I love Saturday Mornings!
So as for the Father I would like to become, I think I want to teach my kids that they can be whatever they want, and do whatever they want in life by being strong and confident a mostly a good person. I have never been a big fan of the statement, “nice guys finish last” and always say in response that I can see way more from the back. My only hope is that this lesson comes through to my girls, more as the lead by example as apposed to the, “what not to do” because I didn’t show them.

In closing

Rides in the car are always fun with the girls, and this week I got a very interesting question from Jordyn. I knew it was going to be interesting by the way it started, “Dad, we watched a video in class yesterday about a boy and a girl” Jordyn said with a smile on her face. I turn the radio down, prepare for the worst and rehearse the line I have practiced in my head for as long as I have had children. “Ok, so with the penis, is it true that it is one size, then it gets wet, and it goes straight up?”

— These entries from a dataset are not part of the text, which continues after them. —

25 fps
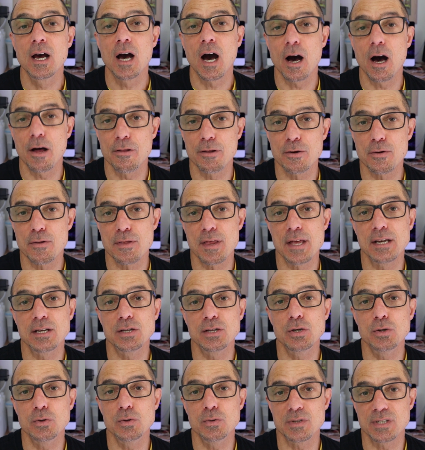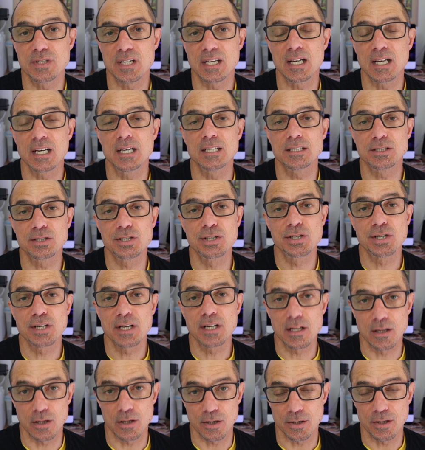other than using a
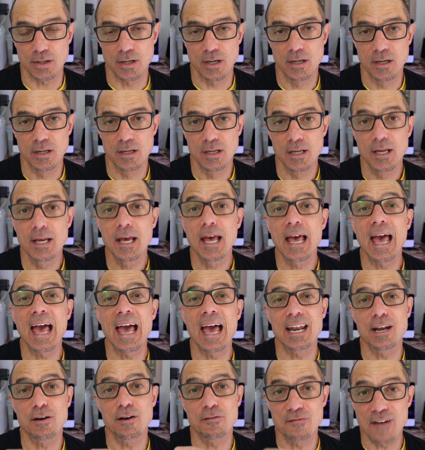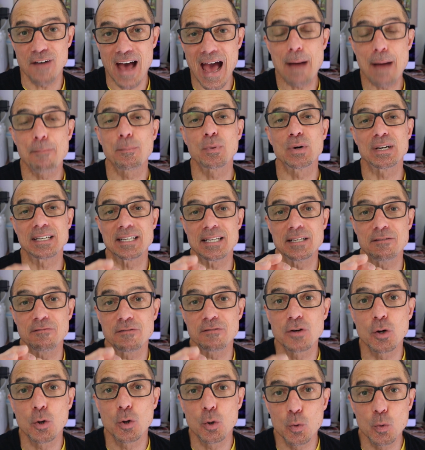chiller and
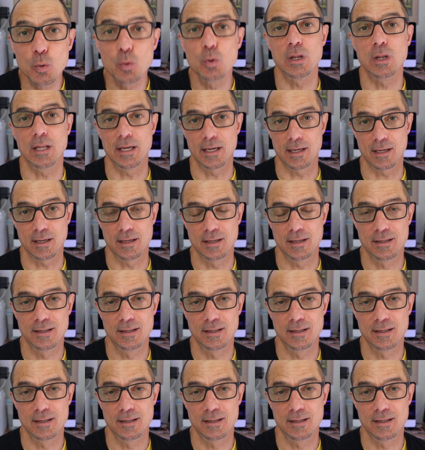evaporative cooling?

Now while I pause here for dramatic affect, later that day, when I bumped into her teacher in the office at school, I thanked her for the lesson and the question in the car, and she laughed, adding that they had talked about erections, but after a boy in the class asked about wet dreams and waking up with one. So that must be where the “wet” came into the lesson. Jordyn remembered, wet, straight up and penis and just tied them all together.

OK, back the answer, and how I have always planned to answer the tricky sex question, “Jordyn it is not quite like that, and maybe you should go ask your Mom.” Confident it went well, I relaxed my shoulders for a second only to have her respond, “But Daddy, why would I ask Mommy, she doesn’t have a penis, that is why I am asking YOU!” Good point Jordyn, ah man, I am screwed!

See I always thought having one of these things was kind of fun, but now I am not sure!

Thanks for reading and have a great and safe week!